In un mondo che sembra non voler staccare mai, il tema della disconnessione dal lavoro è più che mai attuale. Il problema è evidente: siamo costantemente sommersi da notifiche, e-mail, messaggi che ci rincorrono anche al di fuori degli orari lavorativi, invadendo momenti che dovrebbero essere dedicati al riposo o alla vita personale. In questo contesto tanto preoccupante quando fuori controllo, l'associazione L'asSociata ha avanzato una proposta di legge per garantire il diritto alla disconnessione, una battaglia che pone al centro il benessere psico-fisico delle persone, senza per questo compromettere la produttività.
La proposta di legge punta a stabilire confini chiari per garantire a lavoratrici e lavoratori il diritto a disconnettersi davvero: niente email, messaggi su WhatsApp o altre piattaforme di lavoro dopo le 9 di sera o durante il fine settimana, a meno che non si tratti di situazioni eccezionali. In tali casi, il datore di lavoro deve esplicitamente indicare la natura straordinaria della richiesta, che dovrà essere compensata come tale. Inoltre, al termine del proprio turno, ogni dipendente ha diritto ad almeno dodici ore consecutive di completa disconnessione. In caso di violazione di queste regole, sono previste sanzioni amministrative che vanno da 500 a 3.000 euro per ogni lavoratore coinvolto.
Oltre a questo, la proposta prevede che tutte le aziende con più di quindici dipendenti siano obbligate a fornire, a proprie spese, gli strumenti digitali necessari per lavorare, come smartphone e tablet. Troppo spesso, infatti, i dispositivi personali finiscono per sovrapporsi a quelli utilizzati per scopi professionali, favorendo una reperibilità continua che erode il tempo privato. Infine, la legge non si limita a regolamentare i rapporti tra superiori e subordinati: il diritto alla disconnessione deve essere rispettato anche tra colleghi, evitando che i messaggi di lavoro invadano ogni momento della giornata.
L’intervista
Per provare a fare luce sul tema e sulla proposta, abbiamo intervistato Luca Onori, presidente de L'asSociata.
Nell’opinione dell’associazione, esercitare il diritto alla disconnessione non deve essere considerata una crociata contro l'impegno lavorativo, ma, piuttosto, una battaglia finalizzata a tutelare il benessere psico-fisico di lavoratrici e lavoratori. L’obiettivo, pertanto, non è quello di abbassare la produttività, ma di migliorarla. Secondo L’asSociata, se il lavoro oltre l'orario è richiesto, deve essere riconosciuto e retribuito e non solo per buon senso, ma nel rispetto dei diritti di chi lavora.

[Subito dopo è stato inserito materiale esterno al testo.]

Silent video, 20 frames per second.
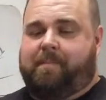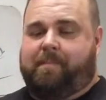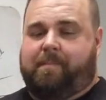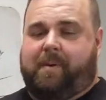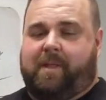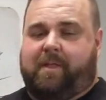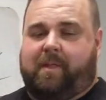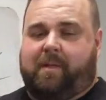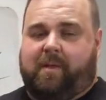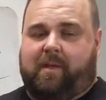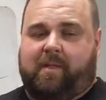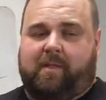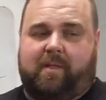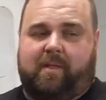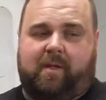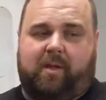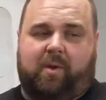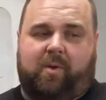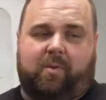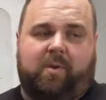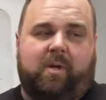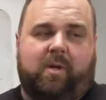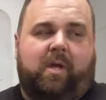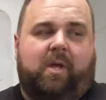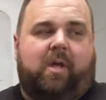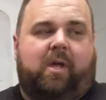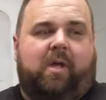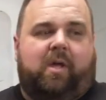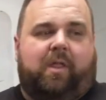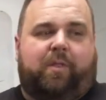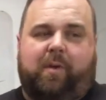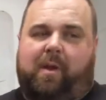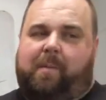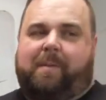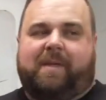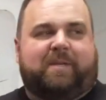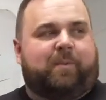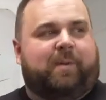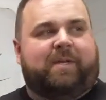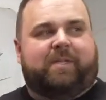But the
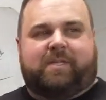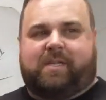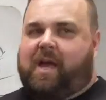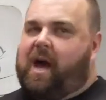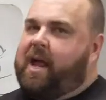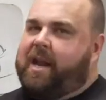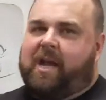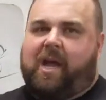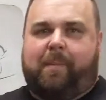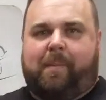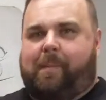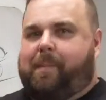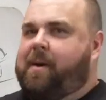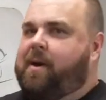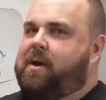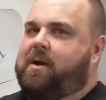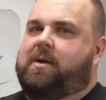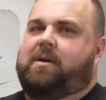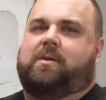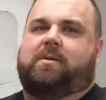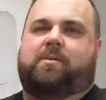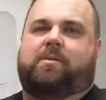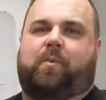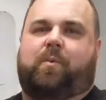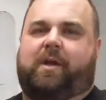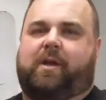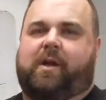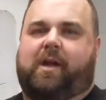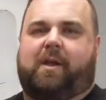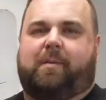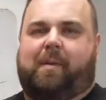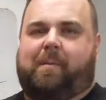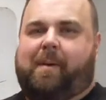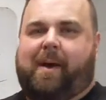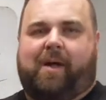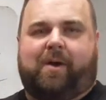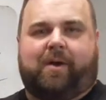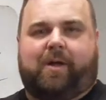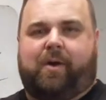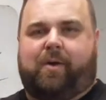3-piece wheels got to come apart when you're going to be
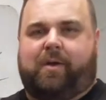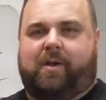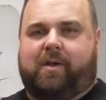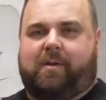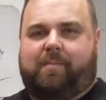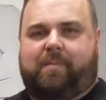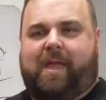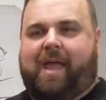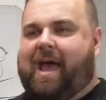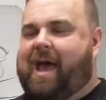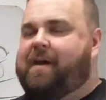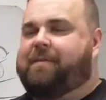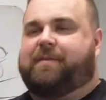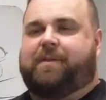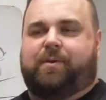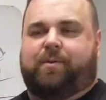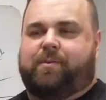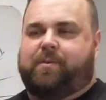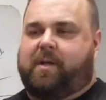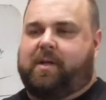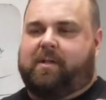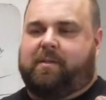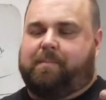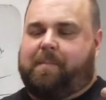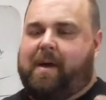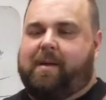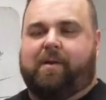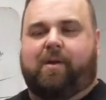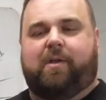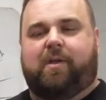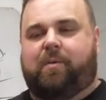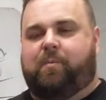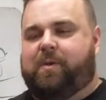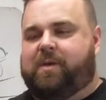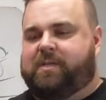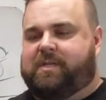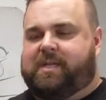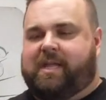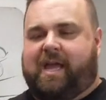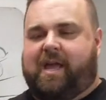powder coating them. They have to. Like, powder coating
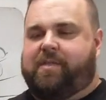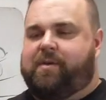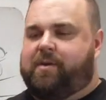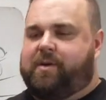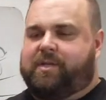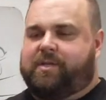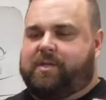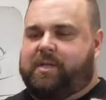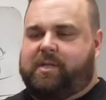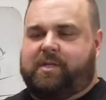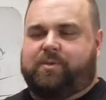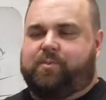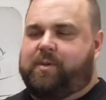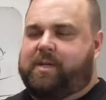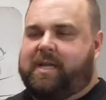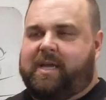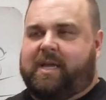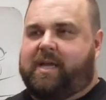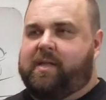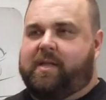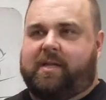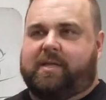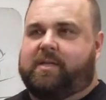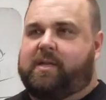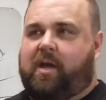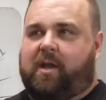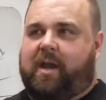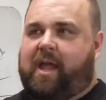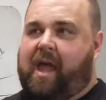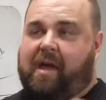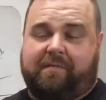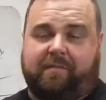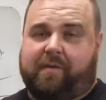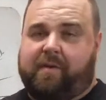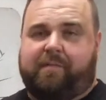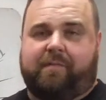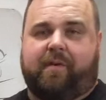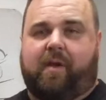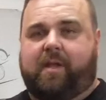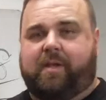wheels together is ridiculous on every
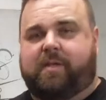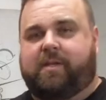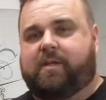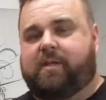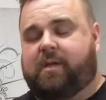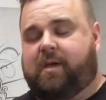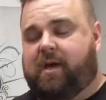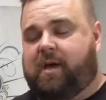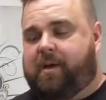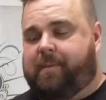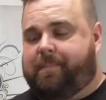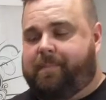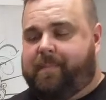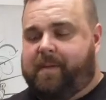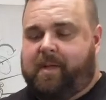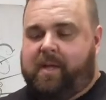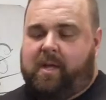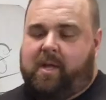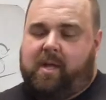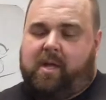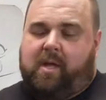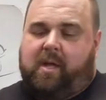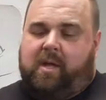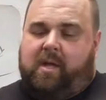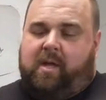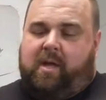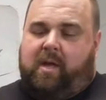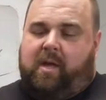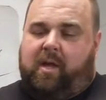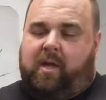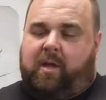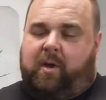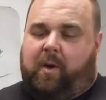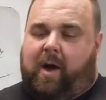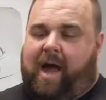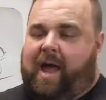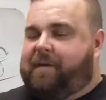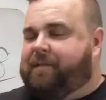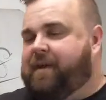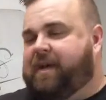front.
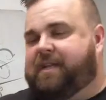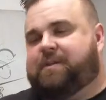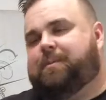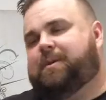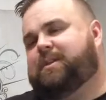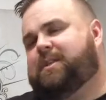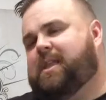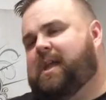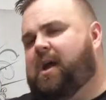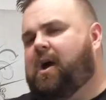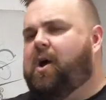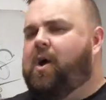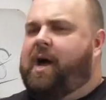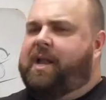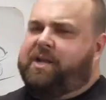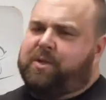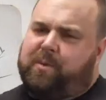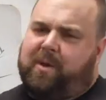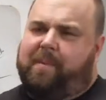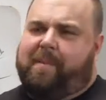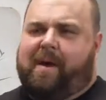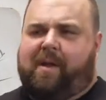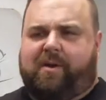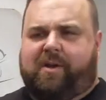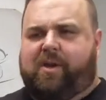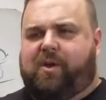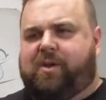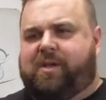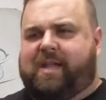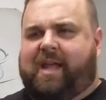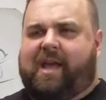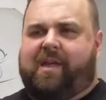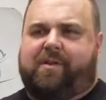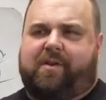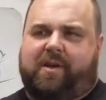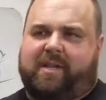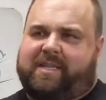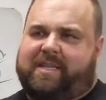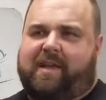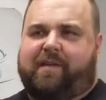I have customers like, oh, I just want to powder coat it
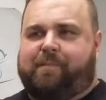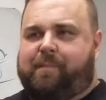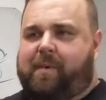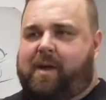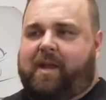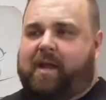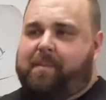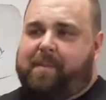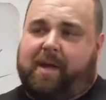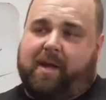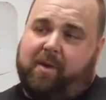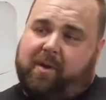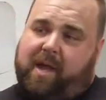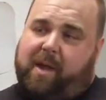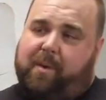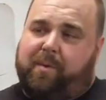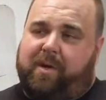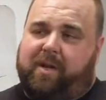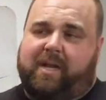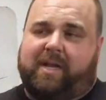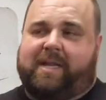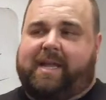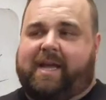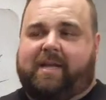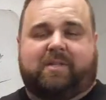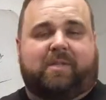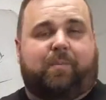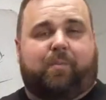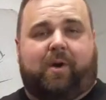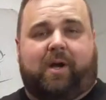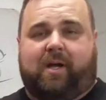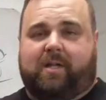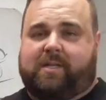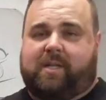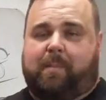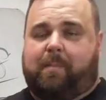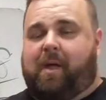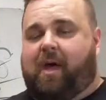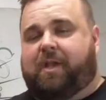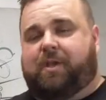together to save money. I'm like, okay, well, you need to take it somewhere else.
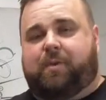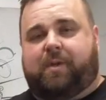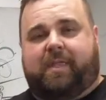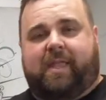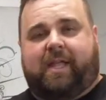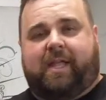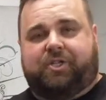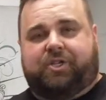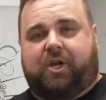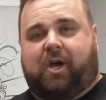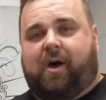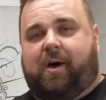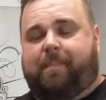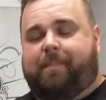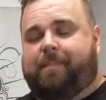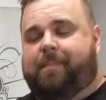I'm not doing that job.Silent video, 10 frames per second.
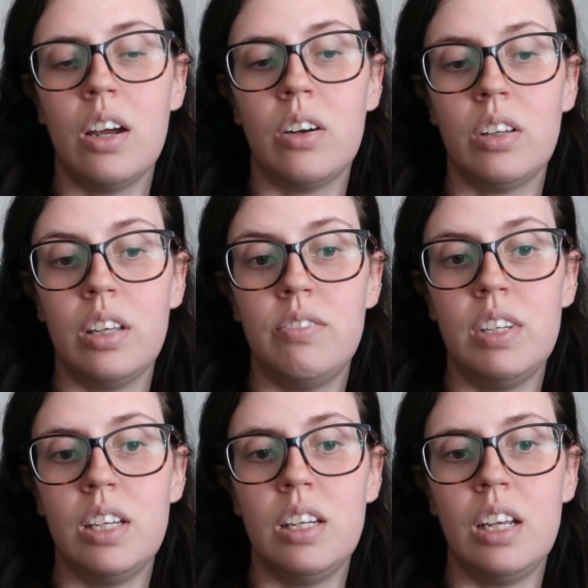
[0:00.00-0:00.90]
or Liv
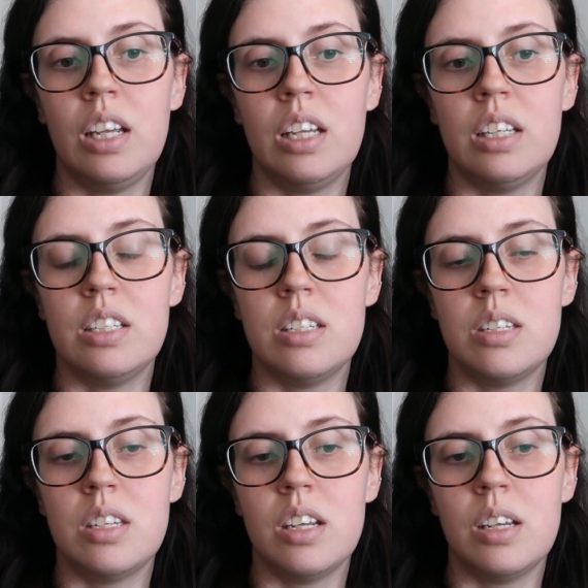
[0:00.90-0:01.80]
did,
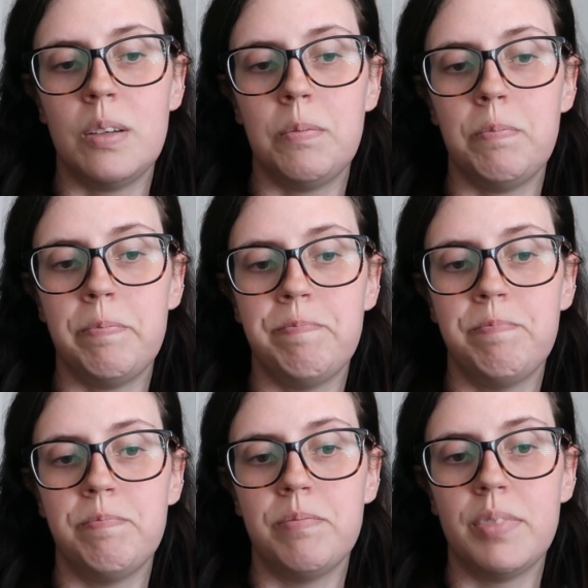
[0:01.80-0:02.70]
and um,
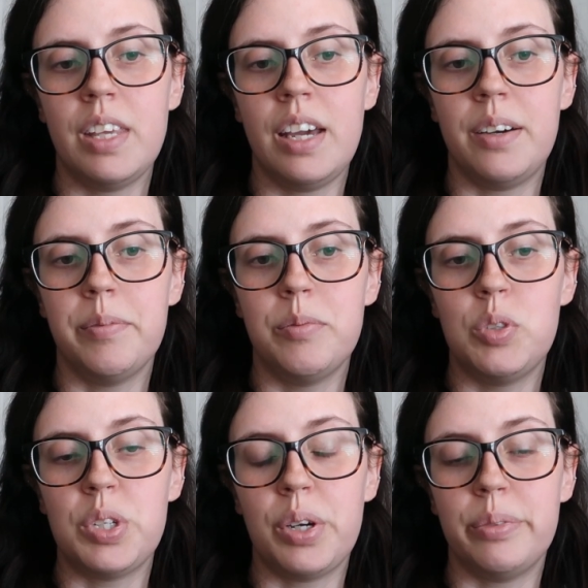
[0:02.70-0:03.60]
yeah,
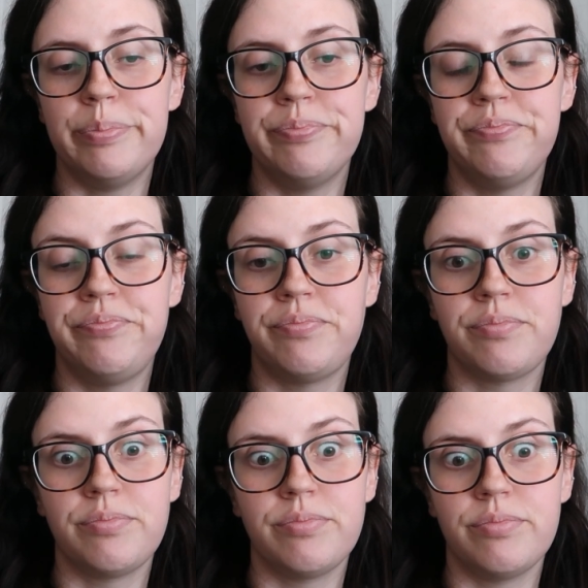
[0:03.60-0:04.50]
so
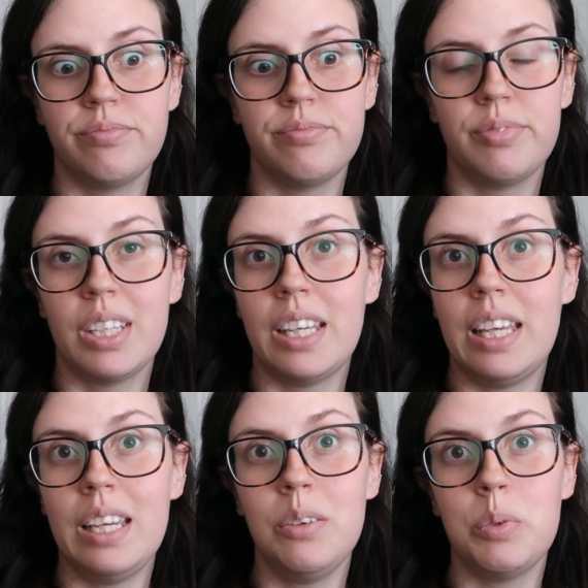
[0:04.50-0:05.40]

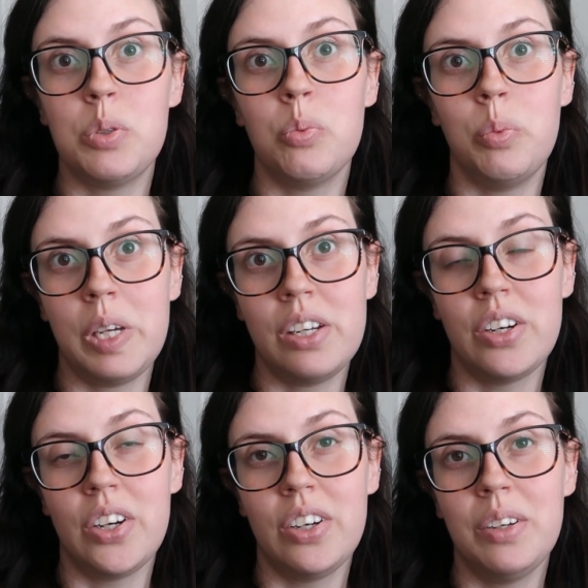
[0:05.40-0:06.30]
it was
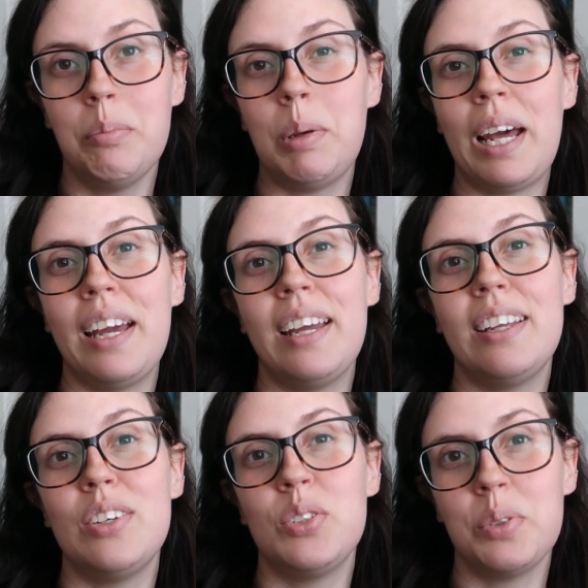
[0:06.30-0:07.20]
weird, but I
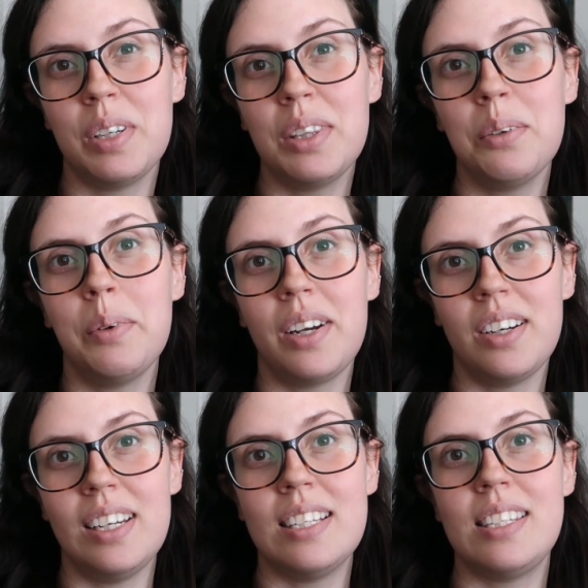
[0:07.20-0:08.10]
enjoyed the
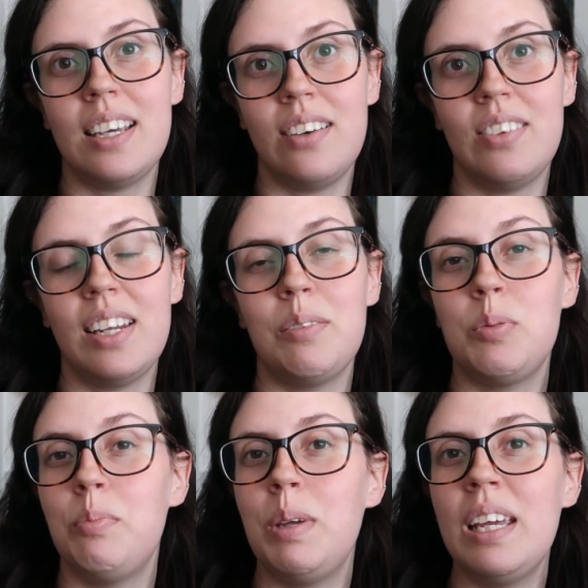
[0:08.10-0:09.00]
weirdness of it.
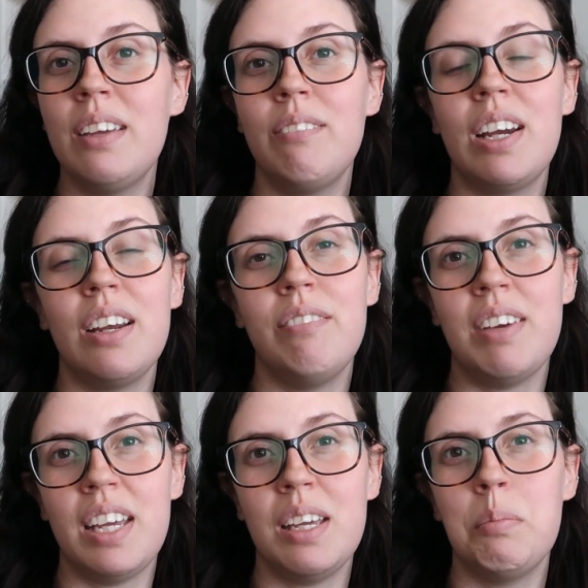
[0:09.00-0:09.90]
I'm being very
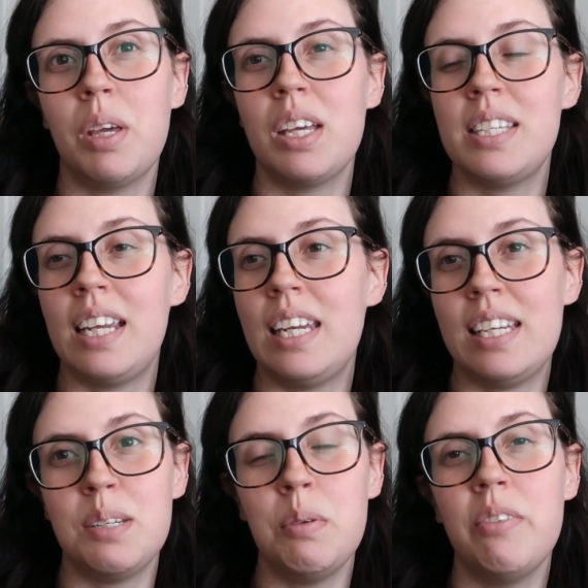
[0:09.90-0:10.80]
vague because I
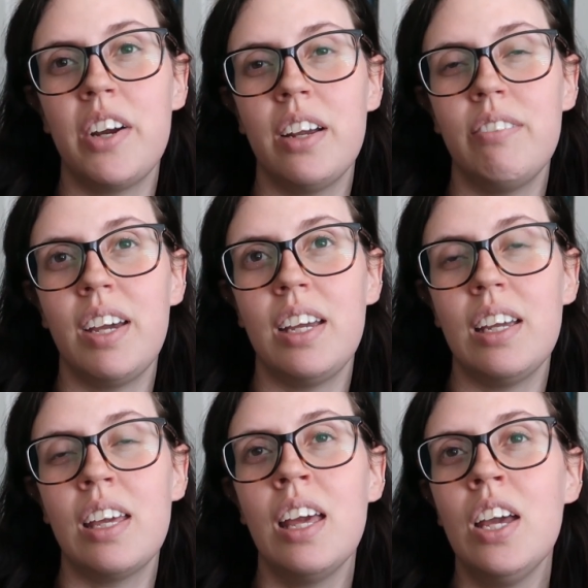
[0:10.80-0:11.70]
need to be very
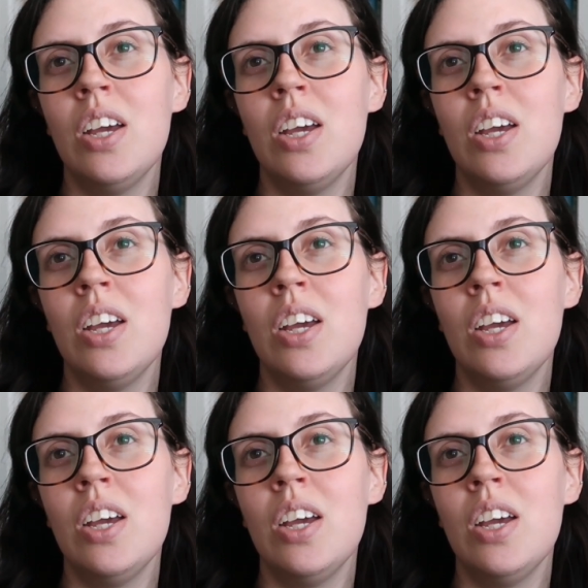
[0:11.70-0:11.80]
vague.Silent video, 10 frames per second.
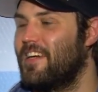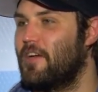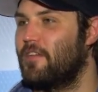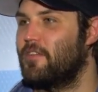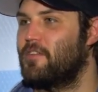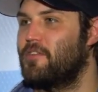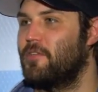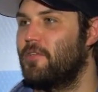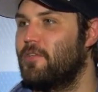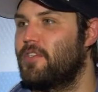Out of the
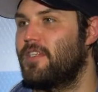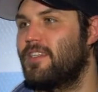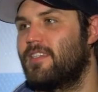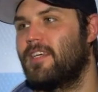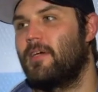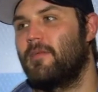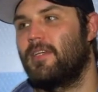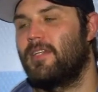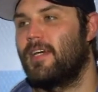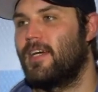Sioux? Geez, I
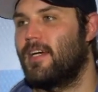mean,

Consapevoli che l'iper-connessione possa facilitare molti aspetti della vita professionale, i proponenti sottolineano che si tratta di una deriva che rischia di trascinare tutte e tutti verso una forma di isolamento che potrebbe tradursi in stress e smarrimento. Una trappola che si chiude lentamente, facendo perdere di vista il confine tra ciò che è necessario e ciò che non lo è.
Il cuore del problema, nella loro opinione, non è la tecnologia in sé, ma il modo in cui viene utilizzata. “La tecnologia è sviluppo e progresso”, afferma Onori, “ma bisogna governarne la complessità, prevedendo i rischi di un uso distorto che rischia di rendere il lavoro onnipresente.” Una questione sociale che riguarda il modo in cui viviamo, lavoriamo e ci relazioniamo con gli altri, quindi, e non solo una faccenda da ridurre al cattivo utilizzo delle nuove tecnologie.
"L'asSociata" nasce da un gruppo di giovani lavoratori e studenti che hanno deciso di affrontare queste tematiche ed è determinata a farsi ascoltare dalle istituzioni, pronta a dare battaglia sul fronte del diritto al lavoro di qualità, convinta che il benessere dei lavoratori sia il pilastro su cui costruire una società più giusta. A quanto si apprende, il diritto alla disconnessione è solo uno dei primi passi in questa direzione. Ne vedremo delle belle (e interessanti).